И в этой густой темноте уходящее сознание ее собирается, сжимается в одну
И, выброшенная из этой серой мглы, словно оказавшись на берегу, она делает вдох - и снова начинает дышать и жить.
Глава 1
Я хочу знать, коварно ли море на самом деле, или оно вынуждено подчиняться.
Т. Янссон, "Папа и море"
Утро начинается в больнице Принстон-Плэйнсборо, как обычно - шумом голосов, топотом ног, огромной толпы в холле; оживленными голосами коллег, здоровающихся друг с другом.
Тяжелая дверь холла, приоткрывшись, громоздко пропускает вошедших и хлопает, словно подтверждая: день начался, и это будет обычный, очередной больничный день, ничуть не легче и не веселее предыдущих.
Яркие кленовые листья на стекле входной двери горят, как обычно, ярко, как и всяким, ничем не отличающихся от других, утром.
И когда Хаус входит в холл, его трость стучит по плиткам пола, как обычно, и стук этот вливается в обычный гул приемного покоя - голоса больных, у кого-то пиликает мобильник; он здоровается с регистраторшей (обмен любезностями почти без колкости, вполне нормально для них) и направляется к лестнице. Лифт, он же знает, опять будет занят, слишком много народу с утра, Хаус терпеть не может ждать. Вернее - унижаться этим ожиданием, стоять наравне со всеми, и знать, что ничем ты из них выделиться не можешь, надо уподобиться им и терпеть. Еще чего. Как бы не так. Трость лихо щелкает по серым ступенькам лестницы. Заодно разработка для больной ноги, думает он.
В ординаторской уже на месте Тауб, Тринадцатая, Кэмерон и Форман. Тринадцатая при появлении Хауса легко спрыгивает с края стола, на который присела, говоря с коллегами. Все возвращаются к своим местам.

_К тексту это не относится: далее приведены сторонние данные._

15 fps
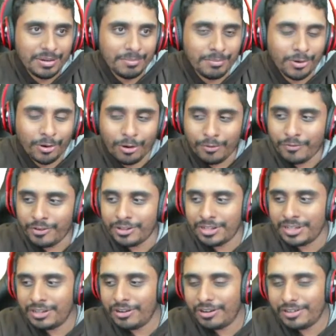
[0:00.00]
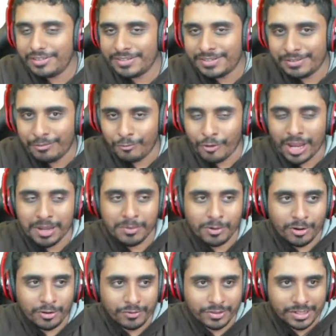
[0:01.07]
More often than not, way
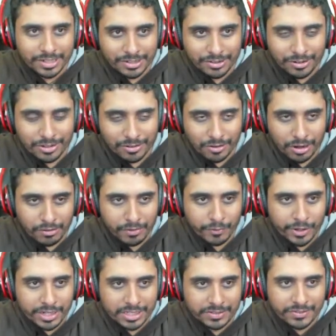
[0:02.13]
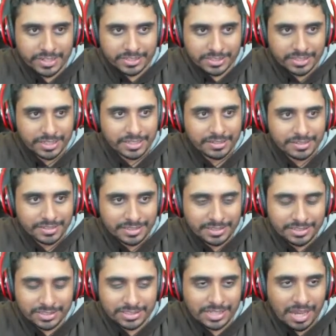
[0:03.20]
more often than not, Collingwood win this fixture.
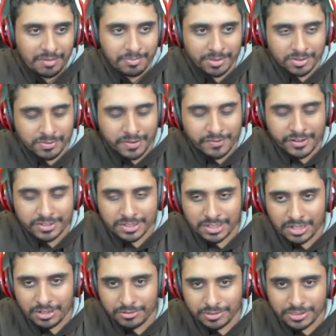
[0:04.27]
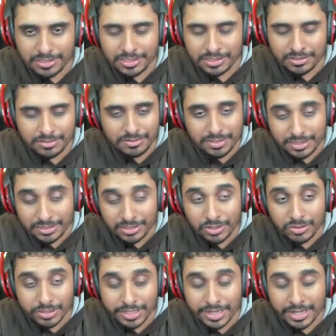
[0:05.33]
It just happens. Whether it's close, it's
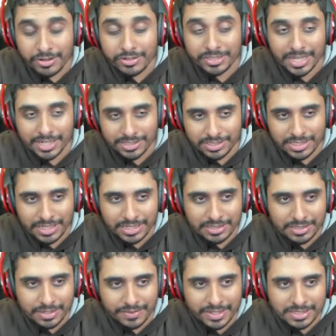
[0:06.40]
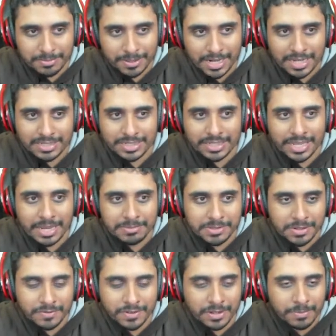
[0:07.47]
usually close actually. They've had some classic games
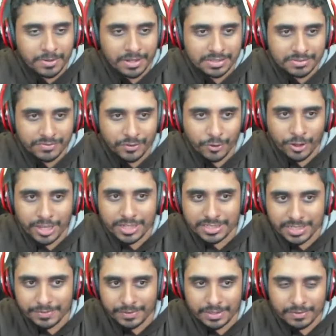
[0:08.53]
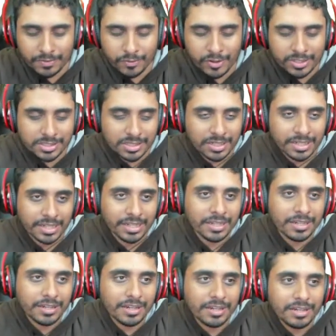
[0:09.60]
over the past few years, even recently.
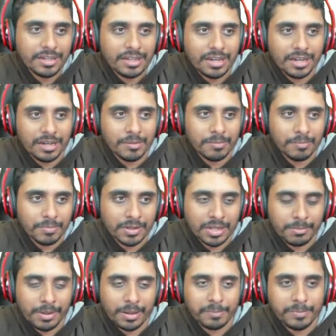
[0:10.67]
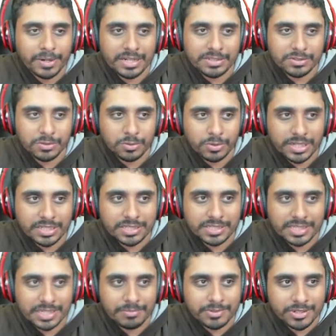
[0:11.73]
But the Magpies always
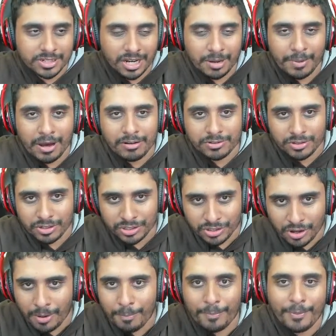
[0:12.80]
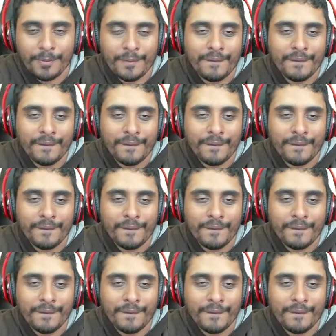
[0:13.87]
seem to come out on top.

Хаус проходит к столу, бросает взгляд в окно. Кто-то поставил ветки сирени в синей вазе на подоконник у стола. За окном моросит мелкий дождик; серенькая нью-джерсейская весна унылой сыростью освежает больничное окно. День ничем не отличается от других дней, от всегдашней повседневной рутины: звуки аппаратов, голоса людей, белые больничные стены. Сейчас надо будет разобрать историю болезни, нового больного, который поступил вчера, потом заявится больная из семнадцатой палаты, пожилая глуховатая леди, и заявит, как всегда, что ее права нарушают, потому что не дают дополнительного одеяла, и бесполезно ей объяснять, что по этому поводу надо обращаться на пост медсестер (а по поводу нарушения прав пациентов - в специальный отдел). Потом надо разобрать поступивших вновь за сегодня, зайти к Кадди, пробить лекарства... Кто это принес к нам сирень в ординаторскую?
– Итак, - говорит Хаус, стуча маркером по доске.
– Что нам известно об анамнезе больного?
– Он проработал три года на угольном заводе, - говорит Тринадцатая.
– В корне неверно, - говорит Хаус.
– Не об этом первую очередь надо говорить, а о том, что в детстве у него была аллергия на кошачью шерсть. Но эпизоды аллергии проявлялись не всегда... Кто скажет, почему?
В перерыве Хаус сидит за столом и, заложив руки за голову, откинувшись на спинку стула, издалека наблюдает за подчиненными. Они о чем-то оживленно болтают. Тринадцатая наклонилась к Кэмерон, стетоскоп на ее груди поблескивает. (И что она к нам ходит?) Жестикулируют руками. Потом Кэмерон подходит к нему.